Clearly you can approach it with hashing or sorting, but with potentially infinite stream you clearly run out of memory. So you have to do something smart here.
The majority element is the element that occurs more than half of the size of the array. This means that the majority element occurs more than all other elements combined or if you count the number of times, majority element appears, and subtract the number of all other elements, you will get a positive number.
So if you count the number of some element, and subtract the number of all other elements and get the number 0 - then your original element can't be a majority element. This if the basis for a correct algorithm:
Have two variables, counter and possible element. Iterate the stream, if the counter is 0 - your overwrite the possible element and initialize the counter, if the number is the same as possible element - increase the counter, otherwise decrease it. Python code:
def majority_element(arr):
counter, possible_element = 0, None
for i in arr:
if counter == 0:
possible_element, counter = i, 1
elif i == possible_element:
counter += 1
else:
counter -= 1
return possible_element
It is clear to see that the algorithm is O(n)
with a very small constant before O(n)
(like 3). Also it looks like the space complexity is O(1)
, because we have only three variable initialized. The problem is that one of these variables is a counter which potentially can grow up to n
(when the array consists of the same numbers). And to store the number n
you need O(log (n))
space.

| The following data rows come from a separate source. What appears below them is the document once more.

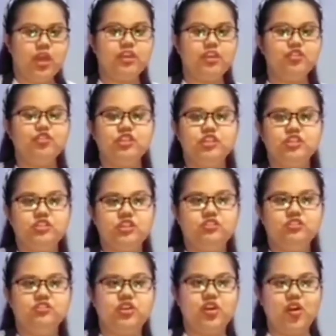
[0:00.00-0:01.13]
I can really
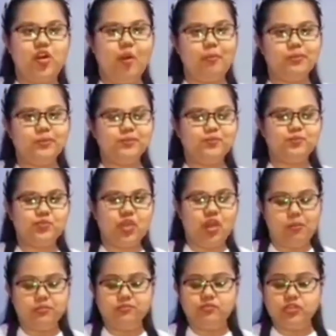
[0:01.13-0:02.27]
taste the
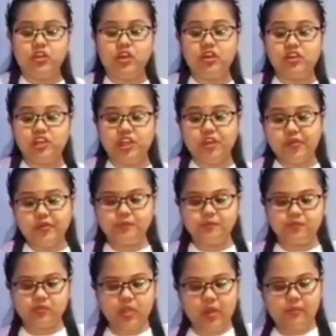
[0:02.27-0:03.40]
garlic
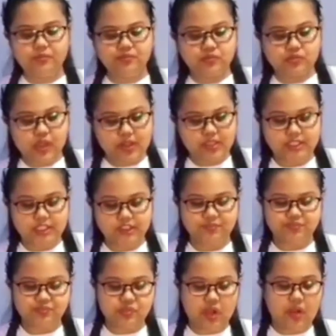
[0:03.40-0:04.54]
and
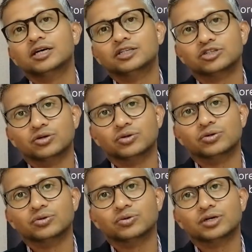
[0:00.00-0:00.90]

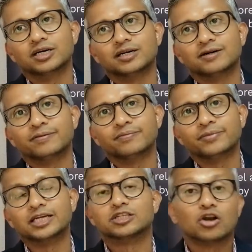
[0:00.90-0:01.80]
So
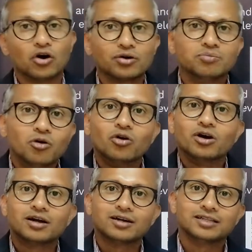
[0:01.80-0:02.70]
there's a lot
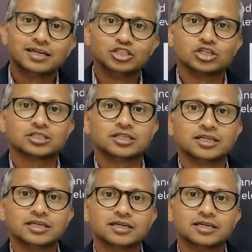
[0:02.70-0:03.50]
more than just the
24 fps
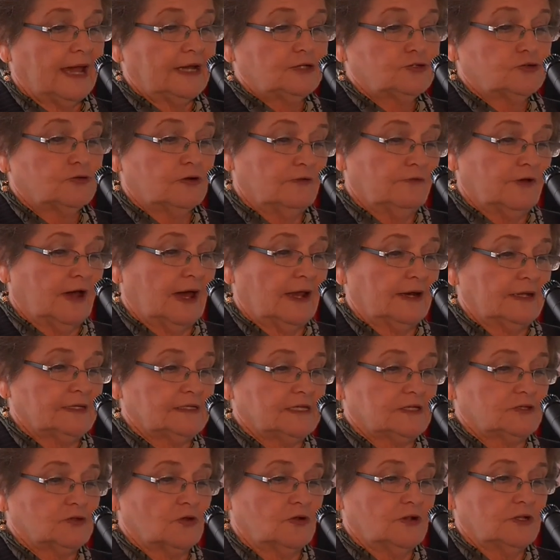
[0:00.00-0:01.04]
Lateral
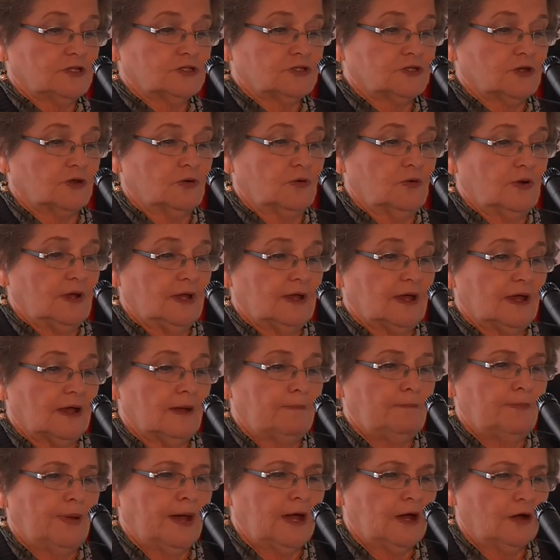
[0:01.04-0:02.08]
violence is also
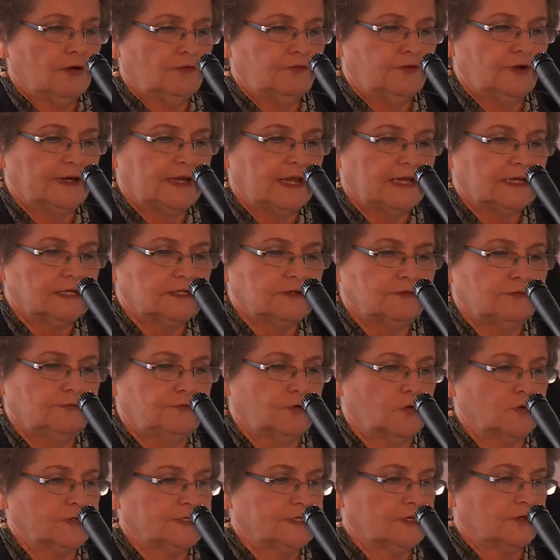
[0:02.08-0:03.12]
a powerful negative
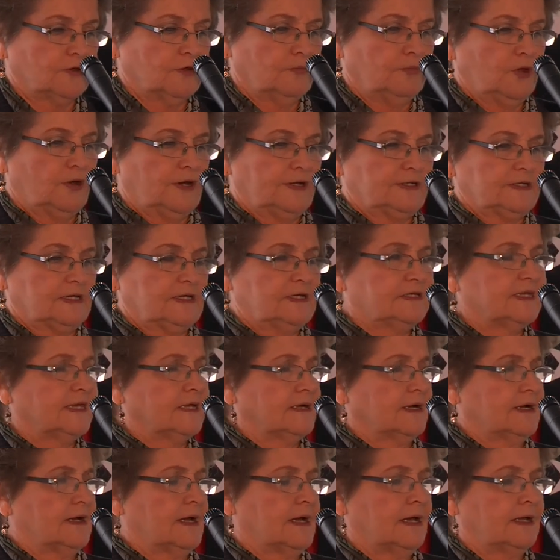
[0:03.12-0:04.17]
force in communities,
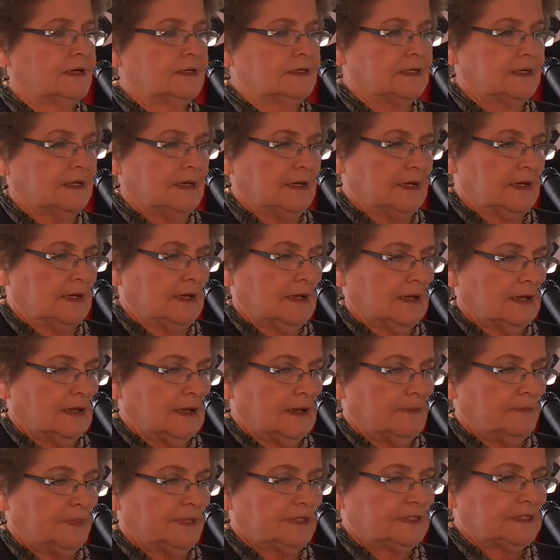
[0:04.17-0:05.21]
and
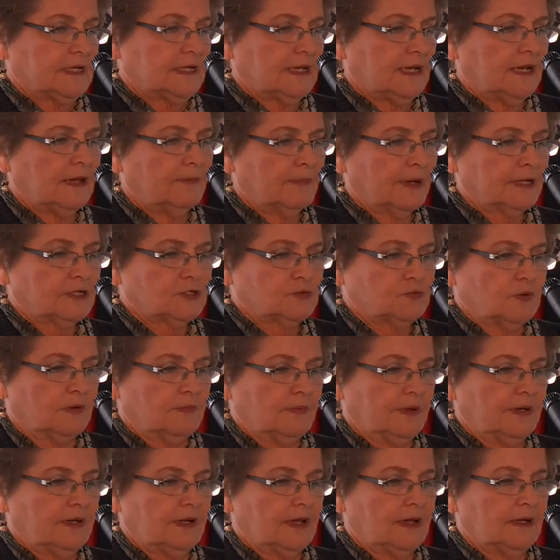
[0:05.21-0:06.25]
particularly amongst
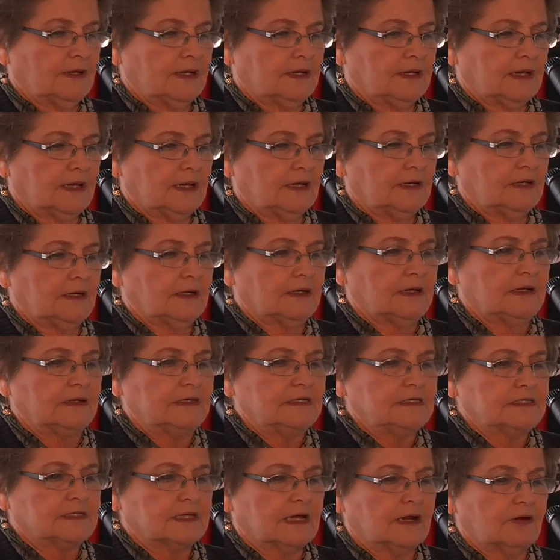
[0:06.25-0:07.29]
women, and again
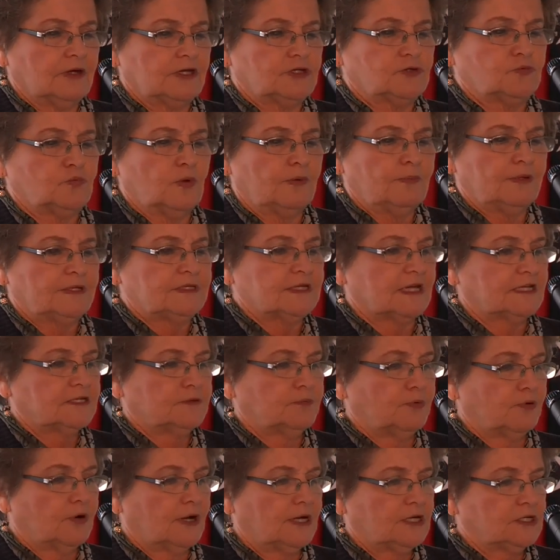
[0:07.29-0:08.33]
can discourage women's
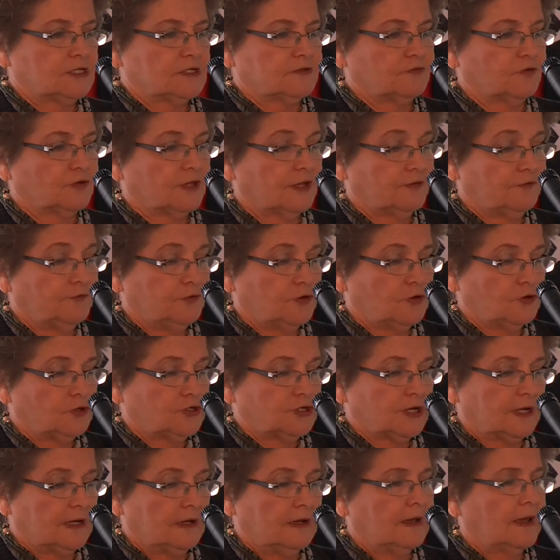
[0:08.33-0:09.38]
aspirations for their
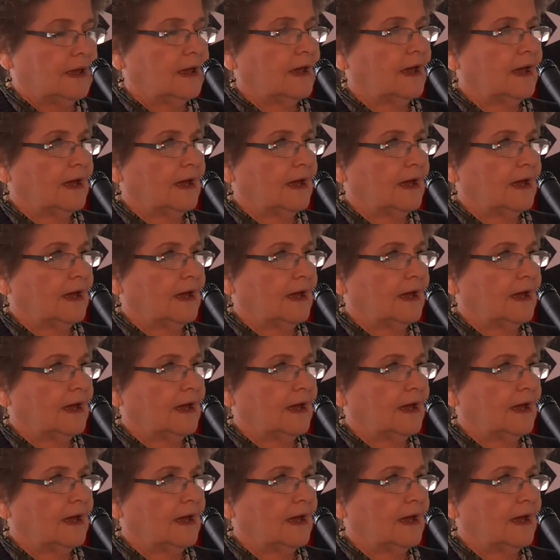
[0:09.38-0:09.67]
future,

So from theoretical point of view it is O(n)
time and O(log(n))
space. From practical, you can fit 2^128 number in a longint and this number of elements in the array is unimaginably huge.
Also note that the algorithm works only if there is a majority element. If such element does not exist it will still return some number, which will surely be wrong. (it is easy to modify the algorithm to tell whether the majority element exists)
History channel: this algorithm was invented somewhere in 1982 by Boyer, Moore and called Boyer–Moore majority vote algorithm.